子育て後の新たな人生を踏み出すため、息子との思い出が詰まった部屋を引き払い、新居でのふぁんたとの生活をスタートさせた。


朝仕事に出かけて、家に戻ってくるのは夜の7時前。夕飯をつくって食べて、ふぁんたにもご飯をあげる。ご飯を食べるときに必ずうなってほえるふぁんた。2回に分けた最初のごはんを食べたから、もう一杯くれという催促だ。
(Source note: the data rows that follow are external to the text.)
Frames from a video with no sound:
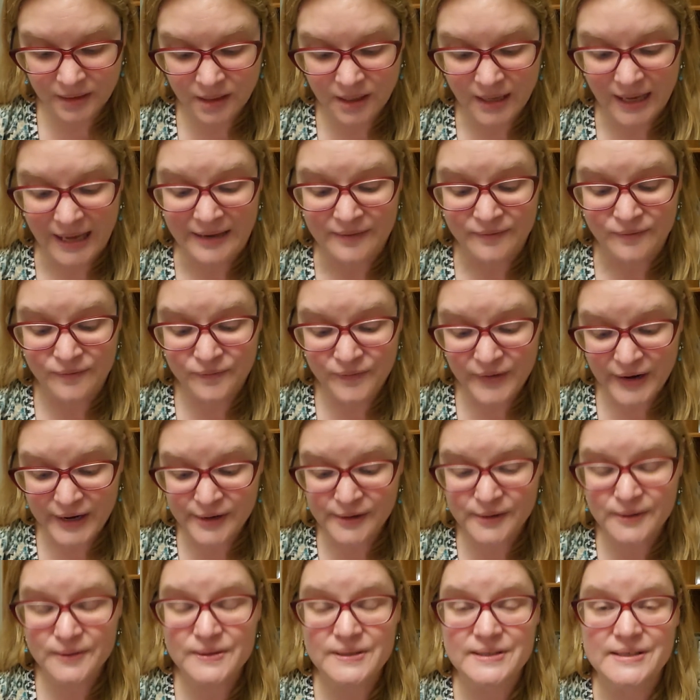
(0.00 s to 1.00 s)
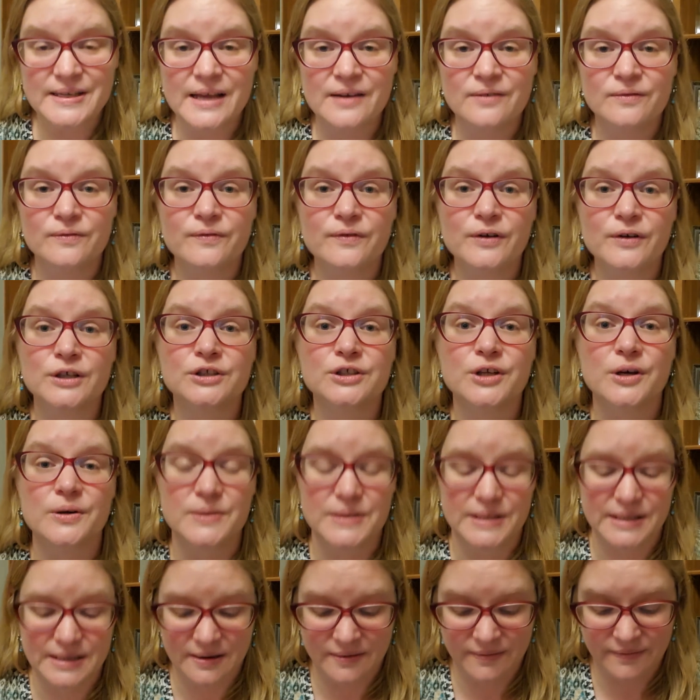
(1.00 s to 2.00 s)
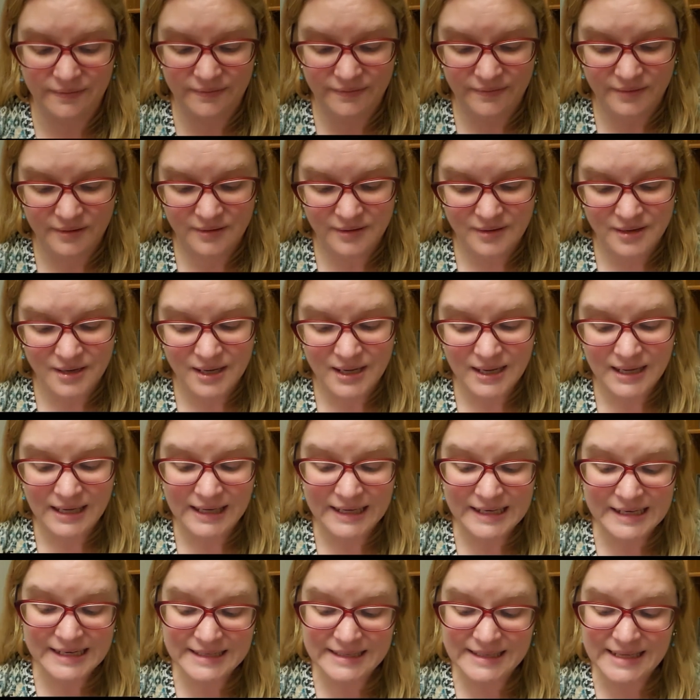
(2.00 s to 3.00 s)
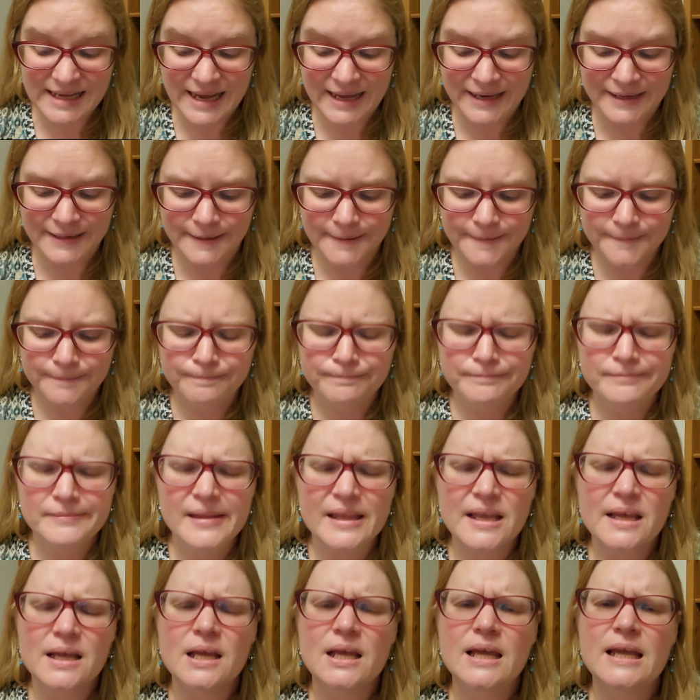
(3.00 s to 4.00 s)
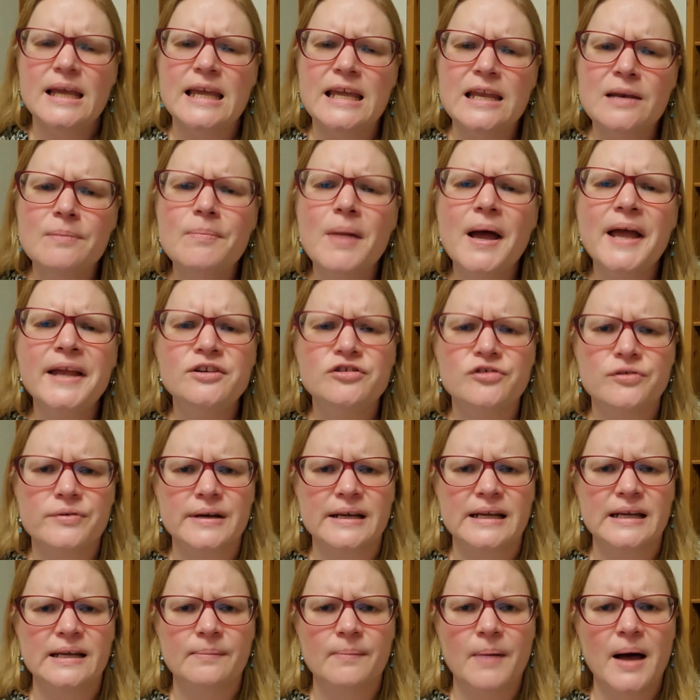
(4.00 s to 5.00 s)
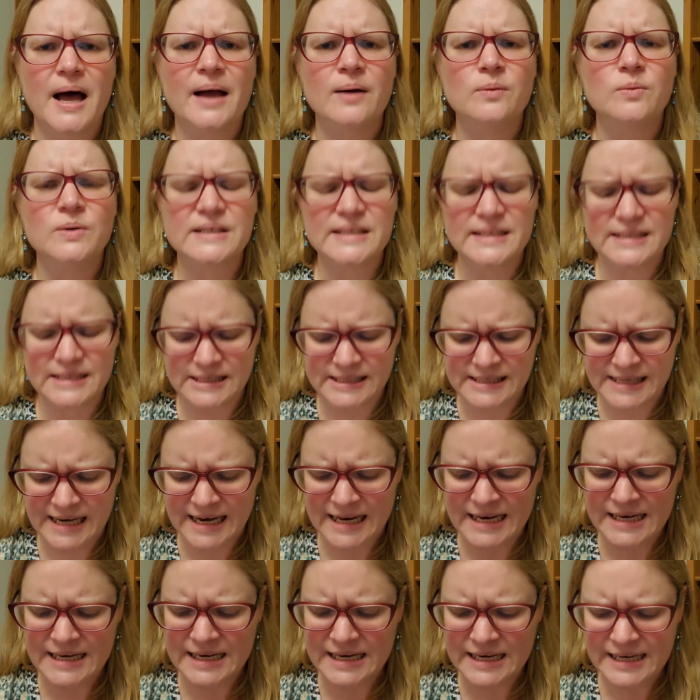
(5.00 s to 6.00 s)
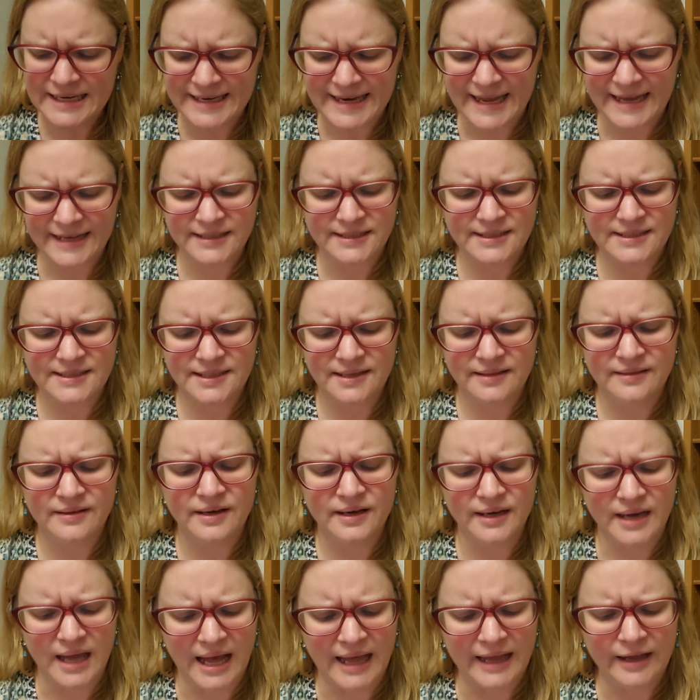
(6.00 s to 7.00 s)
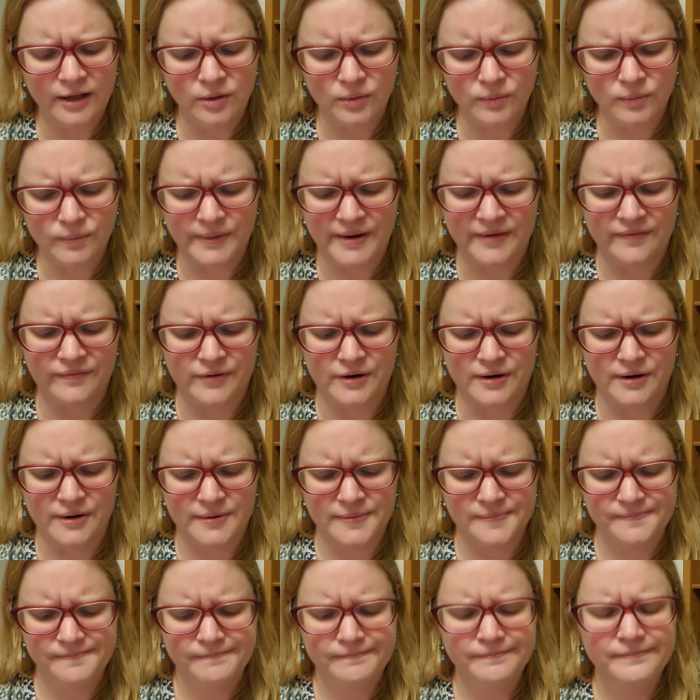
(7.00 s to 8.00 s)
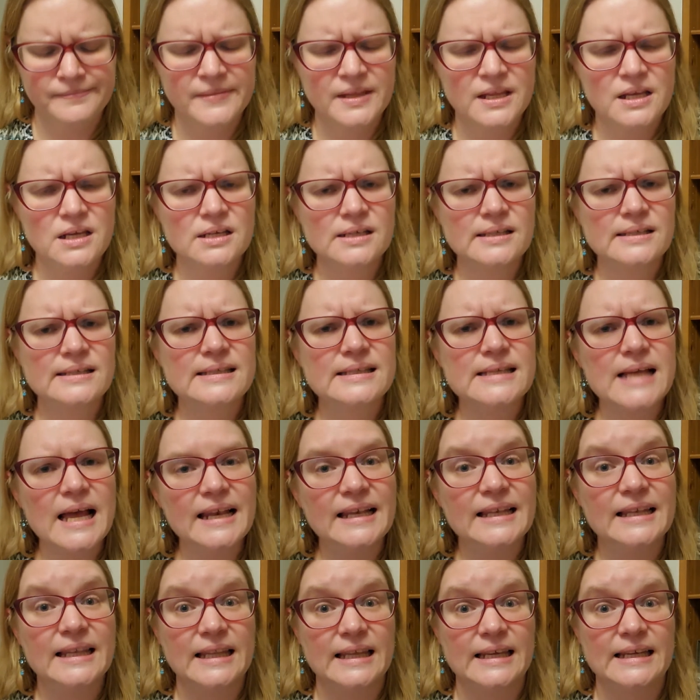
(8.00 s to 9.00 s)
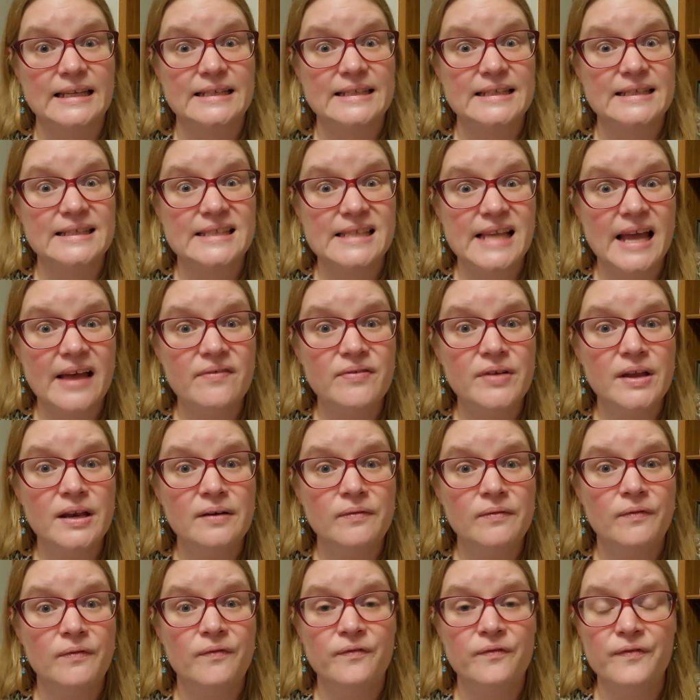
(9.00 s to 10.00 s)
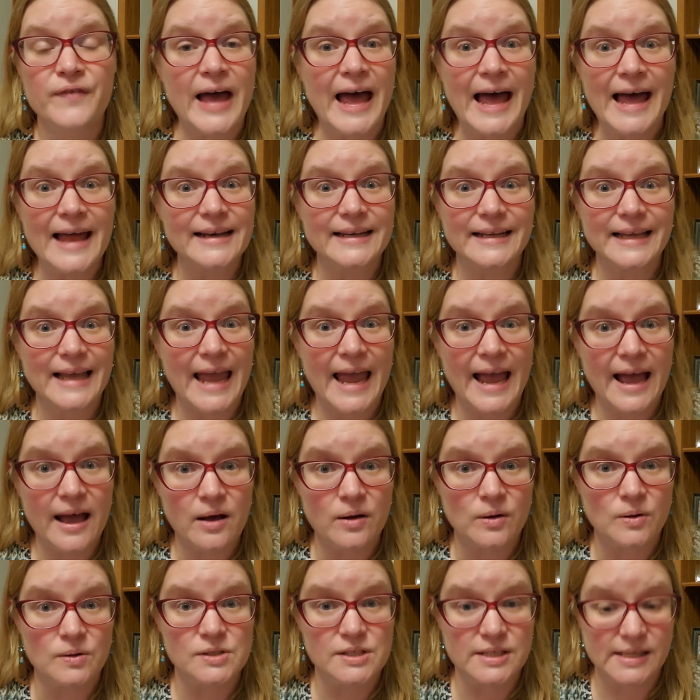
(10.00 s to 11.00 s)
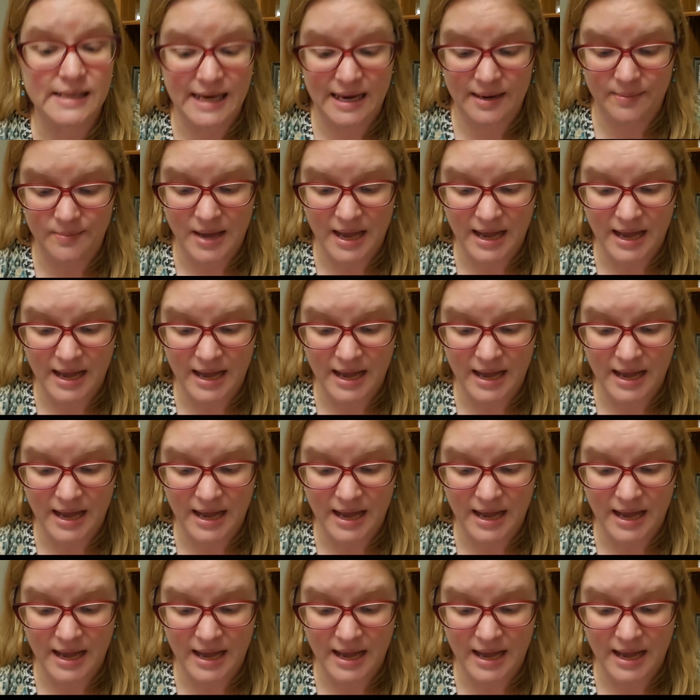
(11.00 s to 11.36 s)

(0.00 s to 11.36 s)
and Pharaoh sent for Joseph. He said, in my dream, I was standing next to the Nile River. Suddenly, 7 fat cows came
そんな感情表現が豊かなふぁんたの様子を見ていると、自分の分身のように感じることもある。「私の心が穏やかだとふぁんたも穏やかで、乱れているとふぁんたの心も乱れてしまう。自分から湧き出る感情そのままにふぁんたが行動してしまうので、ふぁんたを通して自分の感情を理解できるというか(笑)、不思議と自分を見ているような気分になるんです」




◆何をして生きていくのか問い続ける

「今まで生きてきた中での傷や後悔があるのですが、この子の面倒をみることで、そうしたやり場のない気持ちを、一つ一つ鎮めたり、手当したりしている、そんな感じがしています」


ふぁんたと向き合い、これまでの人生のモヤモヤを解きほぐしながら、これからの人生についても思いをはせる。「50代って中途半端で、いろんな意味で整理がつかないんです。おばあちゃんでもないし、若くもないしという中で、何をしていくのかというのは、同世代の友達とよく話しています」。


ふぁんたとの時間も永遠ではない。これから自分は何をして生きていくのか、常に問い続けている。